START DATA SECTION
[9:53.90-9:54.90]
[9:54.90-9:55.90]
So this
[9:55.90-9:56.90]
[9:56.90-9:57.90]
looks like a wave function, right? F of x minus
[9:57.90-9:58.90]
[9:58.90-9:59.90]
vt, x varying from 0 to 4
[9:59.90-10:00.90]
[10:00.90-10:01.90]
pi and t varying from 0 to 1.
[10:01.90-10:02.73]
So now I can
END DATA SECTION
START DATA SECTION
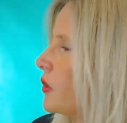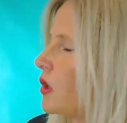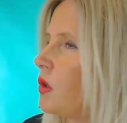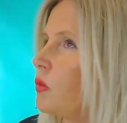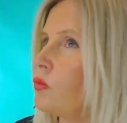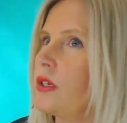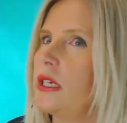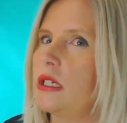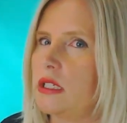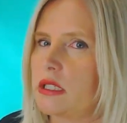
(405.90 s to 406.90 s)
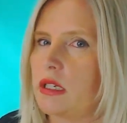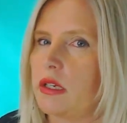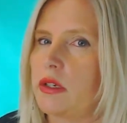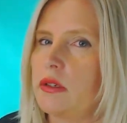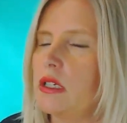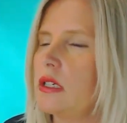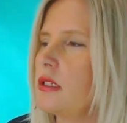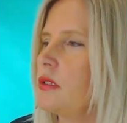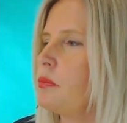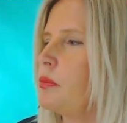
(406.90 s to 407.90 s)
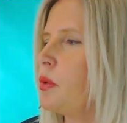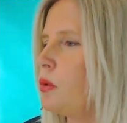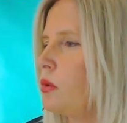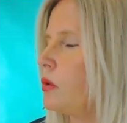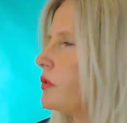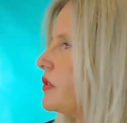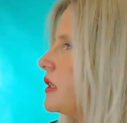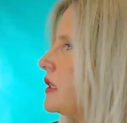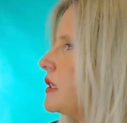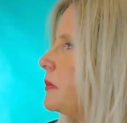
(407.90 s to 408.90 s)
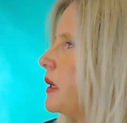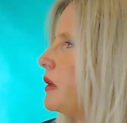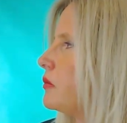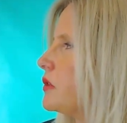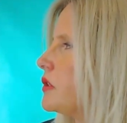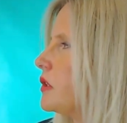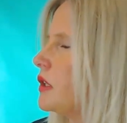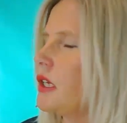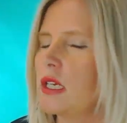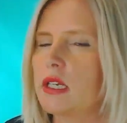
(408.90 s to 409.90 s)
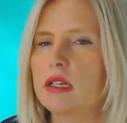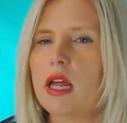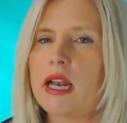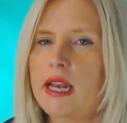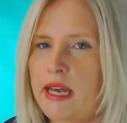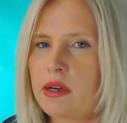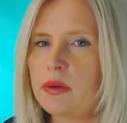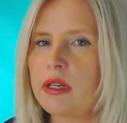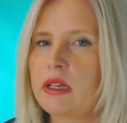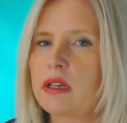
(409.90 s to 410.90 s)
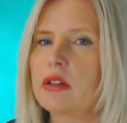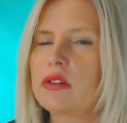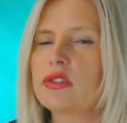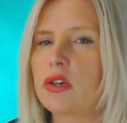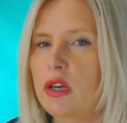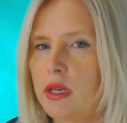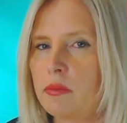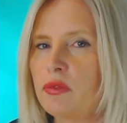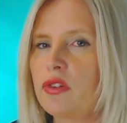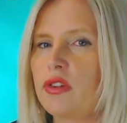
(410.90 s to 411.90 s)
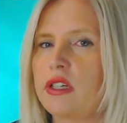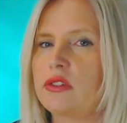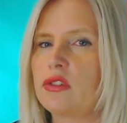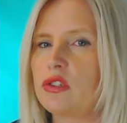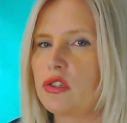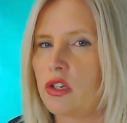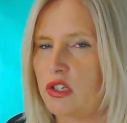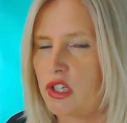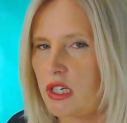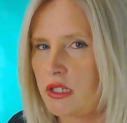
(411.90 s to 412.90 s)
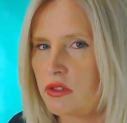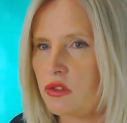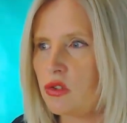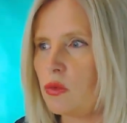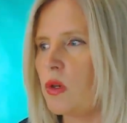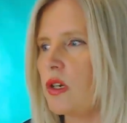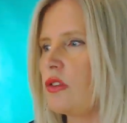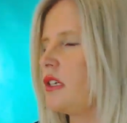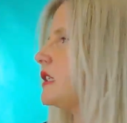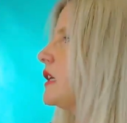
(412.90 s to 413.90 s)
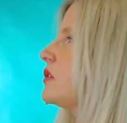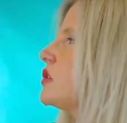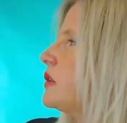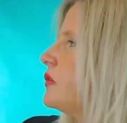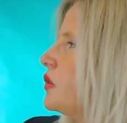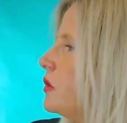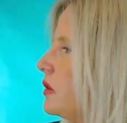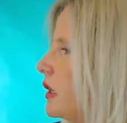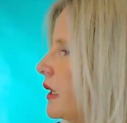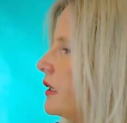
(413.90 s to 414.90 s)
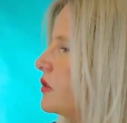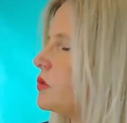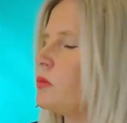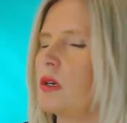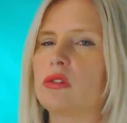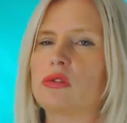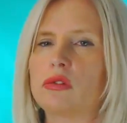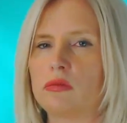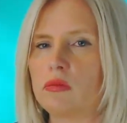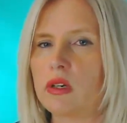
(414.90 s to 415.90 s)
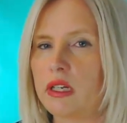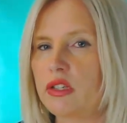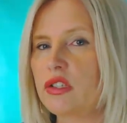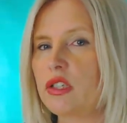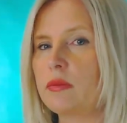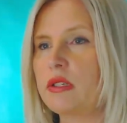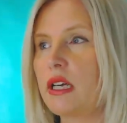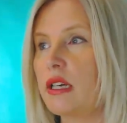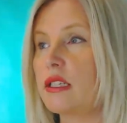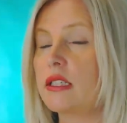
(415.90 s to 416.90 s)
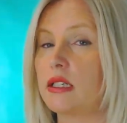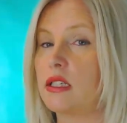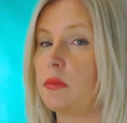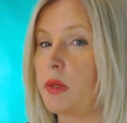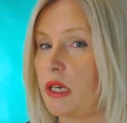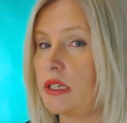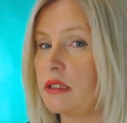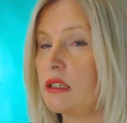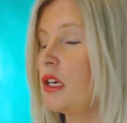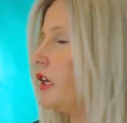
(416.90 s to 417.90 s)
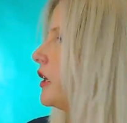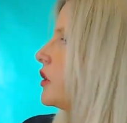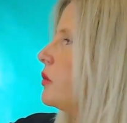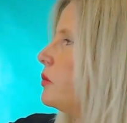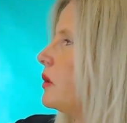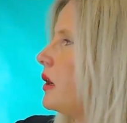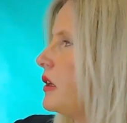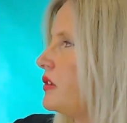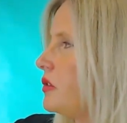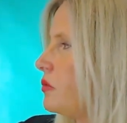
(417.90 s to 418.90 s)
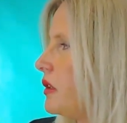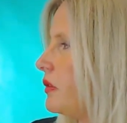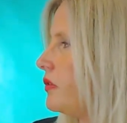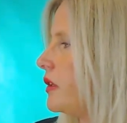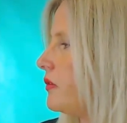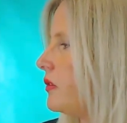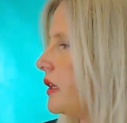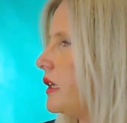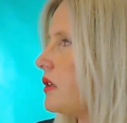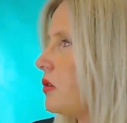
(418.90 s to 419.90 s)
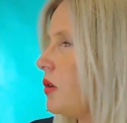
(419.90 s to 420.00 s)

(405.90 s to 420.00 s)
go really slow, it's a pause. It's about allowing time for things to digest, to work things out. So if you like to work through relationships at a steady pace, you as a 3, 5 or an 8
END DATA SECTION
ACTIVITY. Look above for the line with "(411.90 s to 412.90 s)" and the line with "(419.90 s to 420.00 s)". Output those two and everything between them exactly, pictures excluded.

RESULT FOR THIS TASK.
(411.90 s to 412.90 s)
(412.90 s to 413.90 s)
(413.90 s to 414.90 s)
(414.90 s to 415.90 s)
(415.90 s to 416.90 s)
(416.90 s to 417.90 s)
(417.90 s to 418.90 s)
(418.90 s to 419.90 s)
(419.90 s to 420.00 s)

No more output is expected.